## Marzano’s _Classroom Assessment & Grading That Work

I thought that I would do a couple of book reports this summer. I have been hearing about Marzano for years, and I thought that I should finally read some of what he says about Standards-Based Grading. The book I read is Classroom Assessment & Grading that Work.

I read the book about a month ago, so I do not remember everything. However, below are the ideas that stuck with me.

First, you should use “topics” for your class, and there should be about 15–20 of them. These are akin to standards in SBG. Whenever you test a standard, you should give the student a question in three parts. The first part should be basic details and/or facts that you would expect every student to know, the second part measures whether students understand what was covered in class, and the third part asks the students to go beyond what was done in class. I am teaching real analysis in the fall, so I am going to give an example for real analysis on the topic of compactness:

1. Is the interval $[2,3.5)$ compact?
2. Show that if $S \subseteq \mathbb{R}$ is a compact set, then the supremum of $S$ exists and is in $S$.
3. Give an example of a metric space $M$ with a set $S \subseteq M$ such that $S$ is closed and bounded but not compact.

I don’t love my example, but I hope it gives you an idea.

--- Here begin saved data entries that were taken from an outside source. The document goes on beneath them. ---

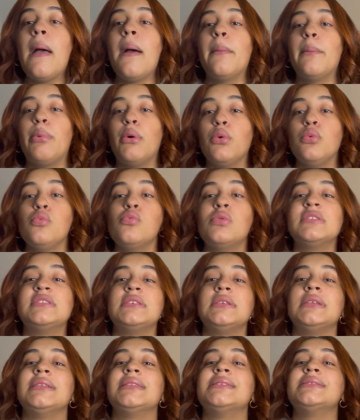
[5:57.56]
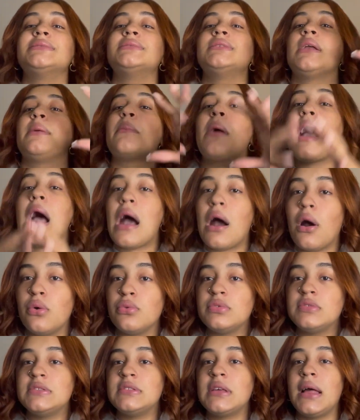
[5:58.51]
but we wasn't in the same
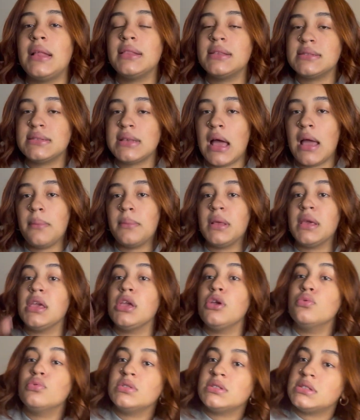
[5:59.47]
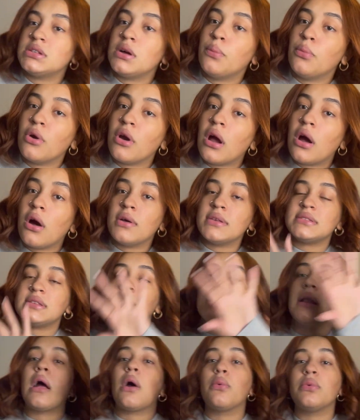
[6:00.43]
house at the time. Like, he was somewhere else
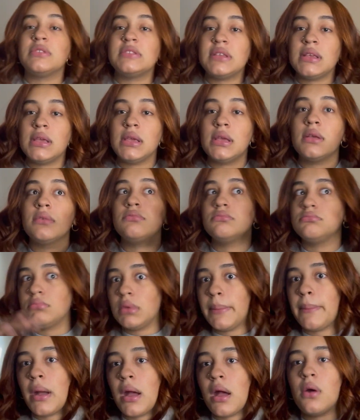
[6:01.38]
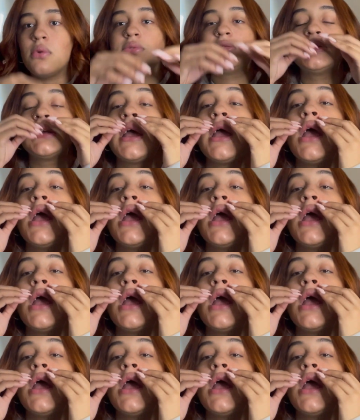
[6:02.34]
and I was in my house.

You then grade the students answer according to the following rubric:

• A student receives a score of 4.0 if she is able to answer all three questions (“I can make connections that weren’t explicitly taught.”).
• A student receives a score of 3.0 if she can answer the first two questions (but not the third) without mistakes (“I can do everything that is taught without mistakes.”).
• A student receives a score of 2.0 if she can answer the first question (but not the second or third) without mistakes (“I can do the basics without mistakes.”).
• A student receives a score of 1.0 if she can answer some portion of the questions with help.
• A student receives a score of 0.0 if she cannot do any of the questions, even with help.

Half scores of 0.5, 1.5, 2.5, and 3.5 can be defined in a reasonable manner (Marzano does this in the book). Marzano claims that this scoring system leads to a roughly normal distribution.

Marzano then suggests that each topic is graded in one of two ways: either you find a function of the form a*x^b “of best fit” for each topic to predict where they will be at the end of the semester (using software). I will not be using this method. He also recommends using the “Method of Mounting Evidence,” which basically means that you keep track of all of the student’s scores within a topic (e.g. 1.5, 2.0, 1.5, 2.5, 2.5, 3.0, 2.5). Once you are convinced that a student’s “true score” is at a certain level, you mark it down and then look for evidence that they surpass it in future assessments. For instance, in the example list of numbers above, the second 2.5 is in italics, which might indicate that our hypothetical teacher thinks that our hypothetical student has convince him that she is definitely at 2.5 level for this topic. On assessments following that corresponding to the italicize score, the teacher will be mainly looking to see if the student jumped to a 3.0, 3.5, or 4.0 as her true score. And is she gets, say, a 1.5 on a future assessment? The teacher just returns the assessment and asks her to correct the missed “easy” work, with the assumption being that the student just had a bad day rather than no longer knows the material.

You can assess students as many times as you like, although Marzano recommends assessing students you are unsure of more. This seems entirely reasonable.

It seems possible that a student could get the hardest question correct but not the easiest question. Marzano mentions this possibility, but basically says that he assumes that a student who can answer the hardest question should be able to answer the easiest. So, ideally, the assessment writer would write questions in such a way that this is true.

At the end of the semester, the student’s score for each topic is just wherever they ended up with from the Method of Mounting Evidence. Marzano then talks about ways of averaging together the topic scores, although this is not particularly of interest to me. His other method for determining a final grade is something akin to what many of us to already, which is creating rules like, “A student gets a B for the semester if no topic score is below 2.0 and the majority or 2.5 or above.”

The two ideas that I am thinking a lot about are:

1. Topics should be assessed at different levels, as with my real analysis example. I have been heading this way for a while now, and maybe this is the year to try it.
2. You can give grades based on whether a student can solve it with help. I think that this is brilliant. However, I still need to figure out how to assess this in a reasonable way with 75 students. But I like it.